Single by Azad feat. Adel Tawil

from the album Blockschrift
- Released: 2007
- Genre: German hip hop
- Label: Bozz Music

Azad feat. Adel Tawil singles chronology
| "2 Kaiser" (2006) | "Prison Break Anthem (Ich glaub' an dich)" (2007) | "Zeit zu verstehen (This Can't Be Everything)" (2007) |

= Prison Break Anthem (Ich glaub' an dich) =

"Prison Break Anthem (Ich glaub' an dich)" is a hit song by German hip-hop artist Azad and Adel Tawil, singer of Ich + Ich. It was released as the first single of Azad's album Blockschrift. It is the German title song of the American television series Prison Break.

== Background ==
The song showed the vastly different cultural influences that have transformed German hip-hop. Gone are the SNAP days of having the power, only to be replaced with a combination of Kurdish and mostly American influences.

In Timothy Brown's article, 'Keeping it Real' In a Different Hood, he points out the importance of American culture on German youth, "makes no bones about the influence on youth culture in Kreuzberg. 'Everything has to do with American movies," This devotion and respect of American culture proves how important this song is for Azad, as a musician, and how advanced hip-hop has become as a musical genre in Germany.

Azad's style owes immensely to American hip hop culture, Azad raps over the beat, while Adel Tawil hits the chorus, reminiscent of Snoop Dogg and Akon, or Notorious B.I.G. and R. Kelly.

== Influences ==

Azad obviously draws largely from the American hip-hop culture to produce the stylistics and flow that he employs.
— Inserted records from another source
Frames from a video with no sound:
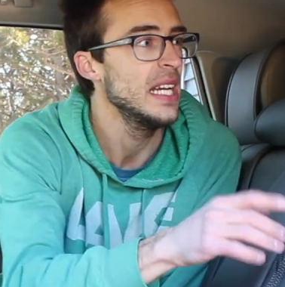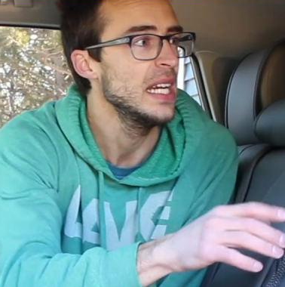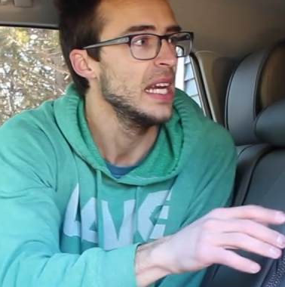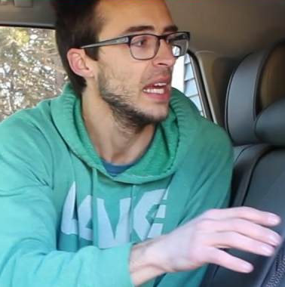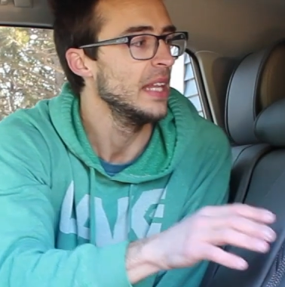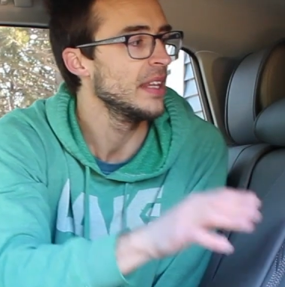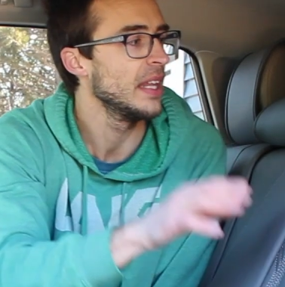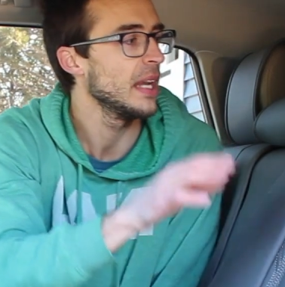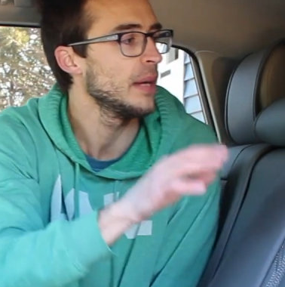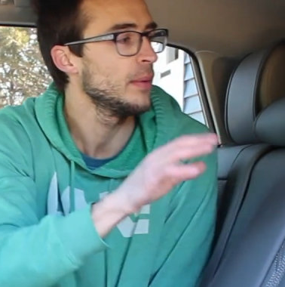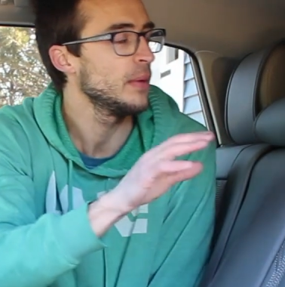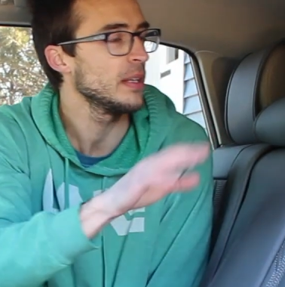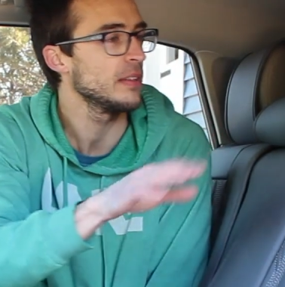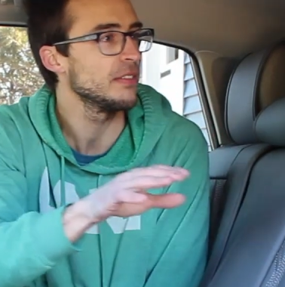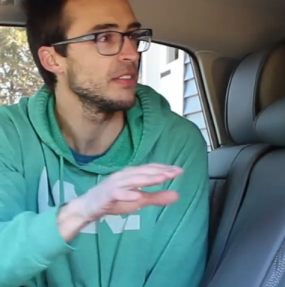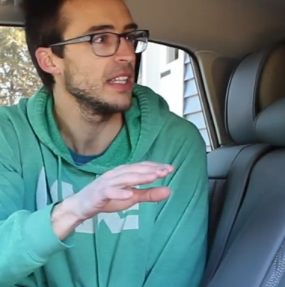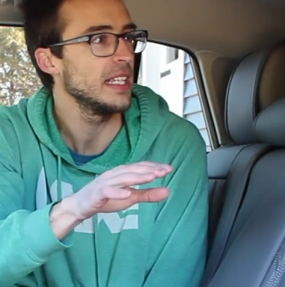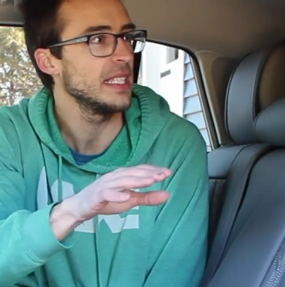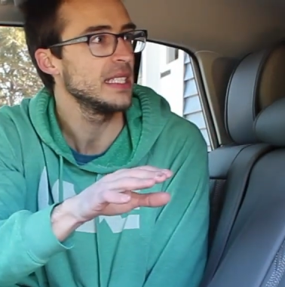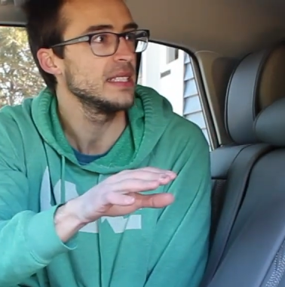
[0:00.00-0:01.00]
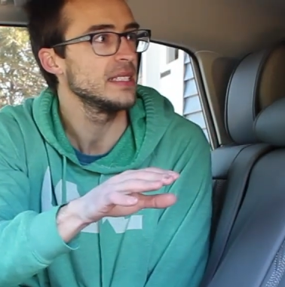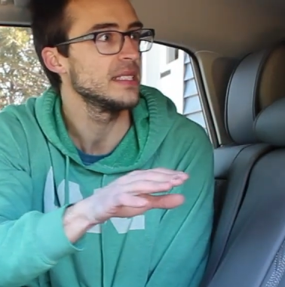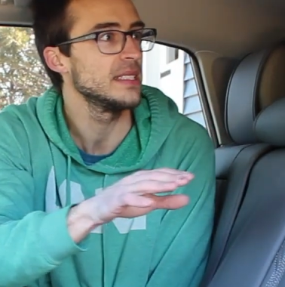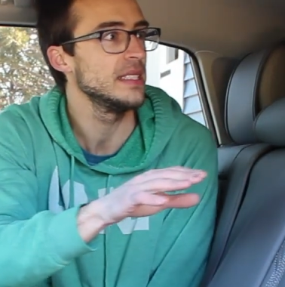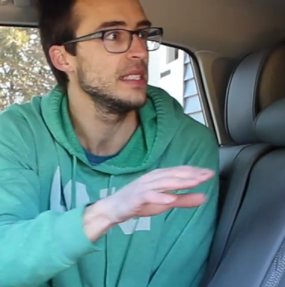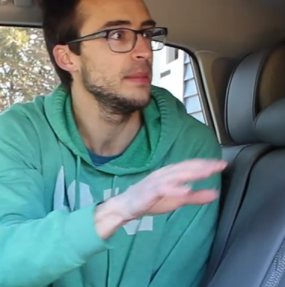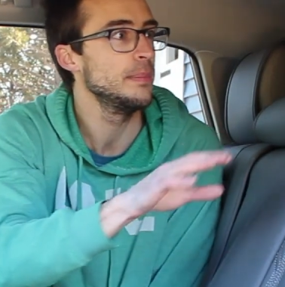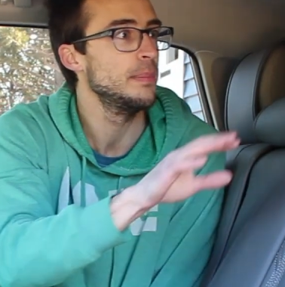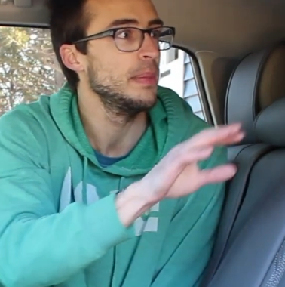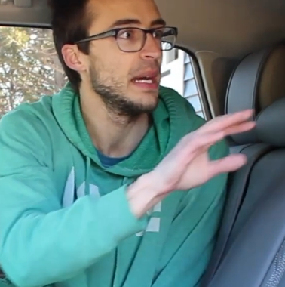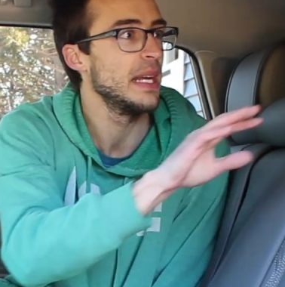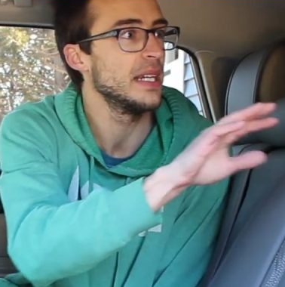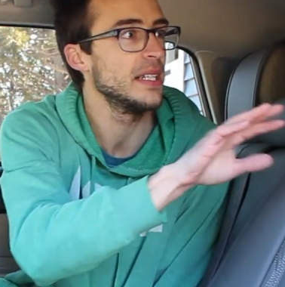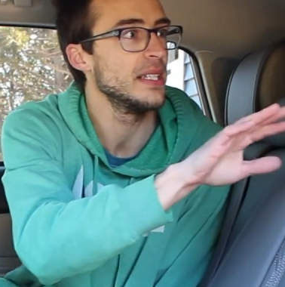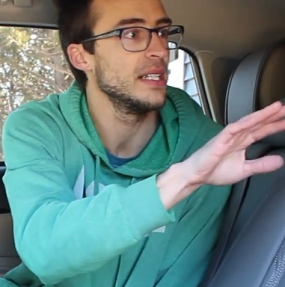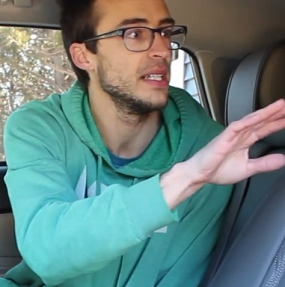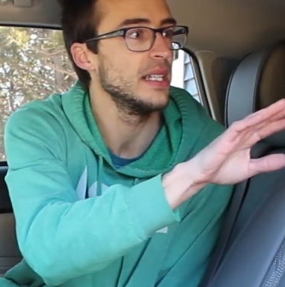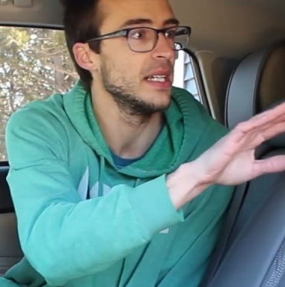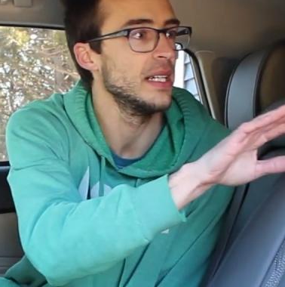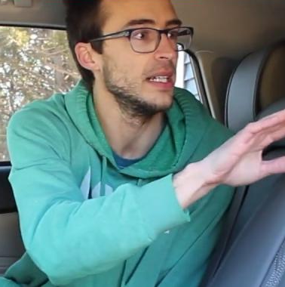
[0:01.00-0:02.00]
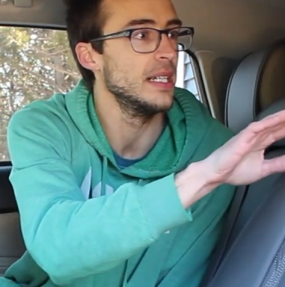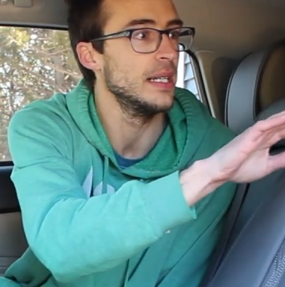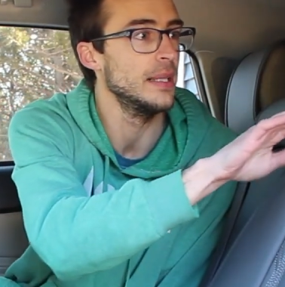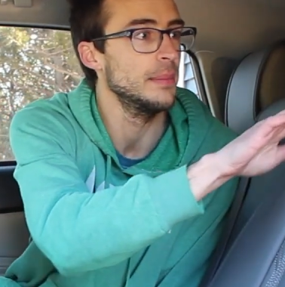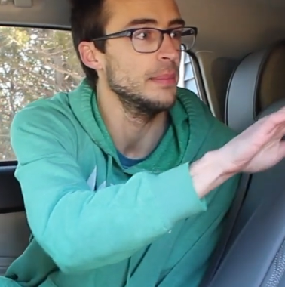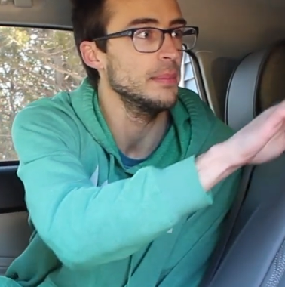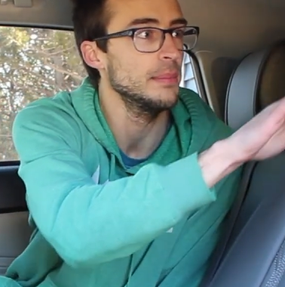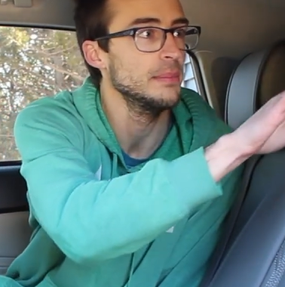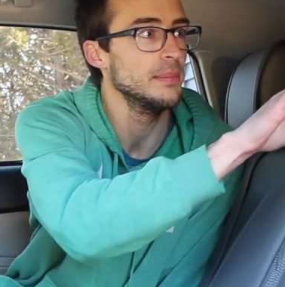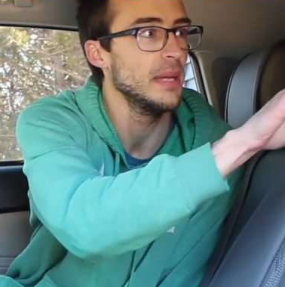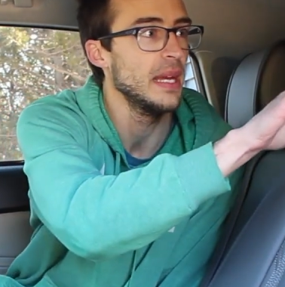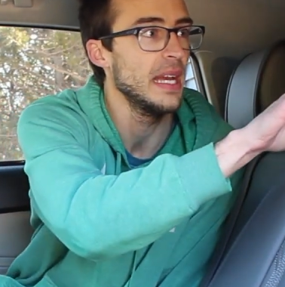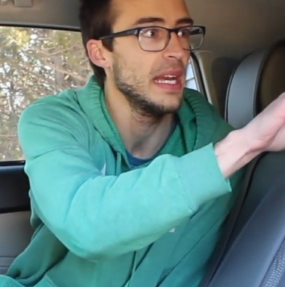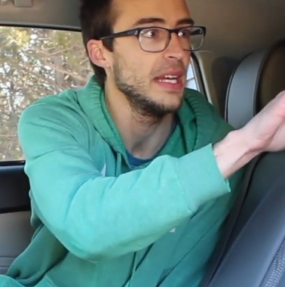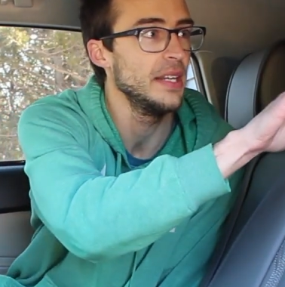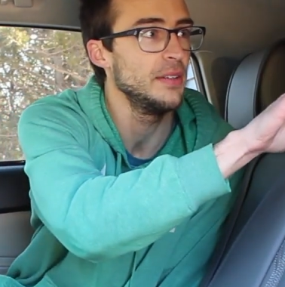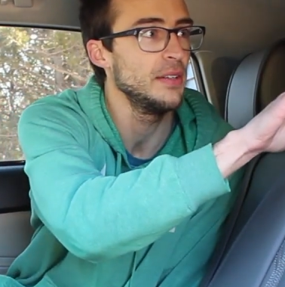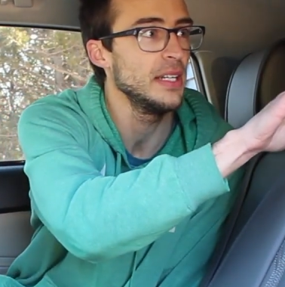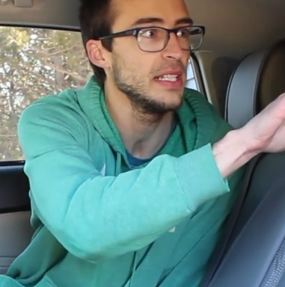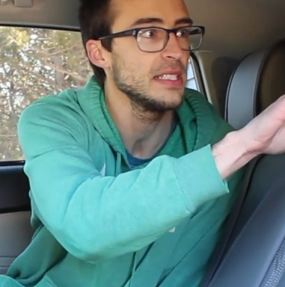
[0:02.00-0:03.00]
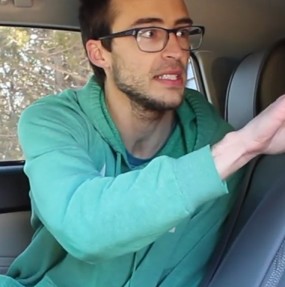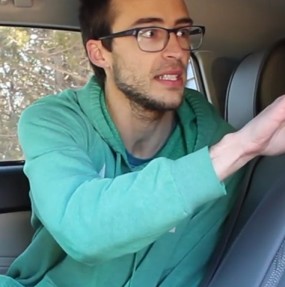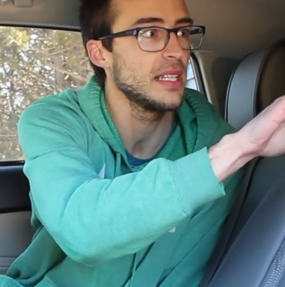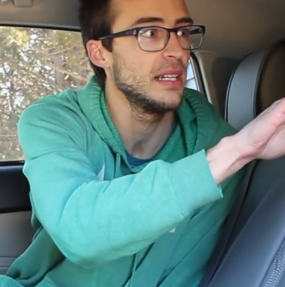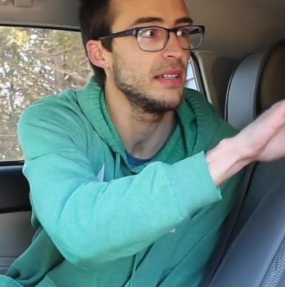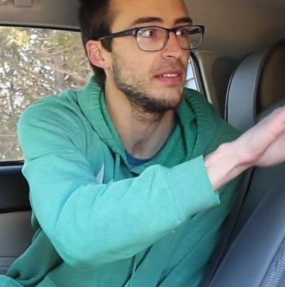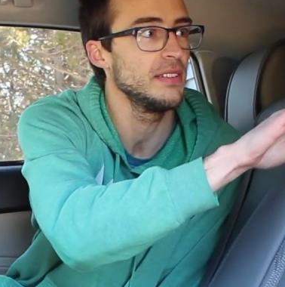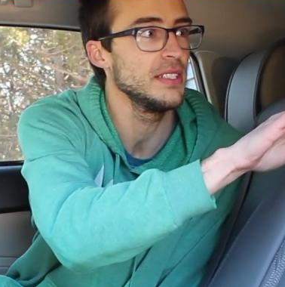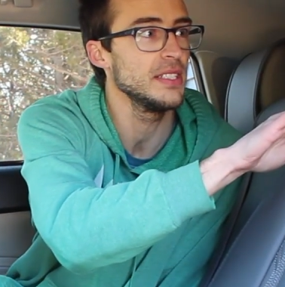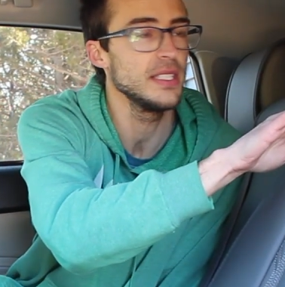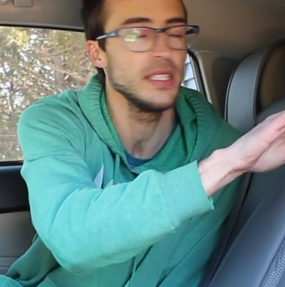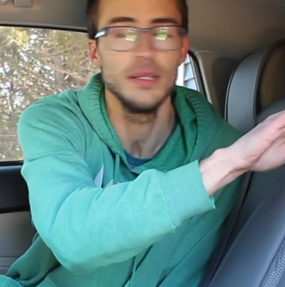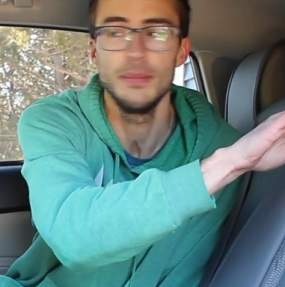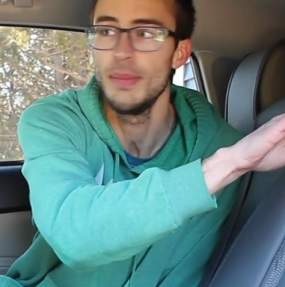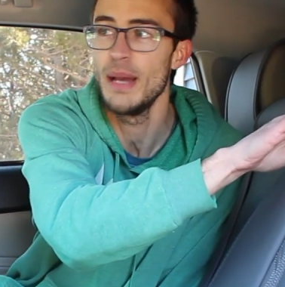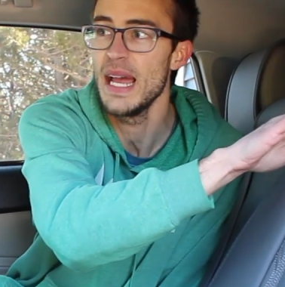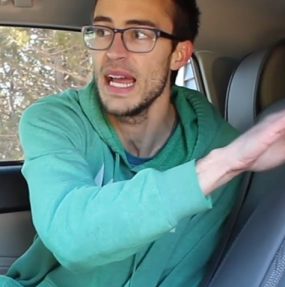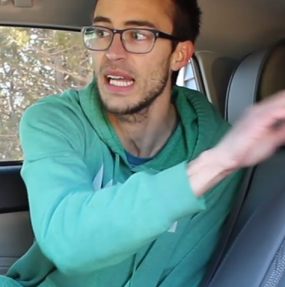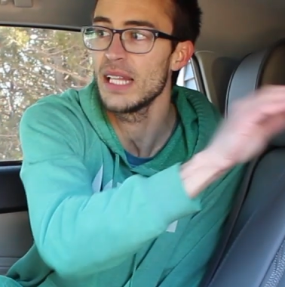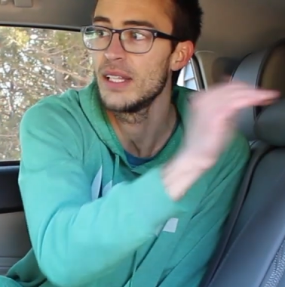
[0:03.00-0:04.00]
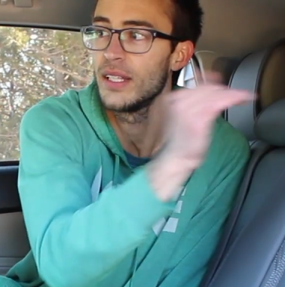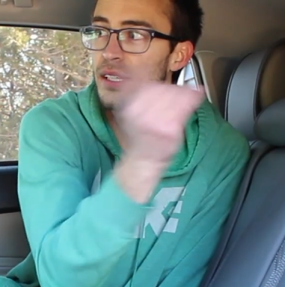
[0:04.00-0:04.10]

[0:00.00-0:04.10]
And then I would have liked to see better headrest covers in the back,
A bit more compelling is the amount of influence African-American hip hoppers have had on German hip hop. Two of Germany's founding rap groups, Die Fantastischen Vier and Advanced Chemistry swallowed up the hip hop craze when movies such as Wild Style and Beat Street dropped in the early 1980s. When the fad died down, the elements of the movement—questioning externally attributed identities and dealing with positions of disfranchisement in society—resonated with German youth. So much so that when groups started emulating American hip hop in search of their own, local sound, the clique "rap" indicators like screaming "hey yo" over a chorus were soon dismissed as mindless. It wasn't until this stage in the movement in Germany, that performers like Azad could arise, respectively embodying the confidence, presence, and seamlessness so reminiscent of American rappers like Notorious B.I.G. and Snoop Dogg.

== Music video ==

In the music video, Azad is seen rapping outside in a beautiful setting, baggy pants, tattooed arms, contrasting the lack of freedom inside the prison, but also paying homage, in the form of mimicry, to American hip-hop. Azad's song that accompanies the hit TV series Prison Break shows how far German hip-hop has come in its brief life span, but also shows how much it owes to American hip-hop and African-American culture.

==Charts==
The song peaked at number 1 in the German Singles Chart also making it to number 12 in the Austrian charts and number 13 in the Swiss charts.

===Weekly charts===

| Chart (2007) | Peak position |
|---|---|
| Austria (Ö3 Austria Top 40) | 12 |
| Germany (GfK) | 1 |
| Switzerland (Schweizer Hitparade) | 13 |

===Year-end charts===

| Chart (2007) | Position |
|---|---|
| Austria (Ö3 Austria Top 40) | 57 |
| Germany (Official German Charts) | 20 |
| Switzerland (Schweizer Hitparade) | 63 |

==Certifications==

| Region | Certification | Certified units/sales |
| Germany (BVMI) | Gold | 150,000^{^} |
^{^} Shipments figures based on certification alone.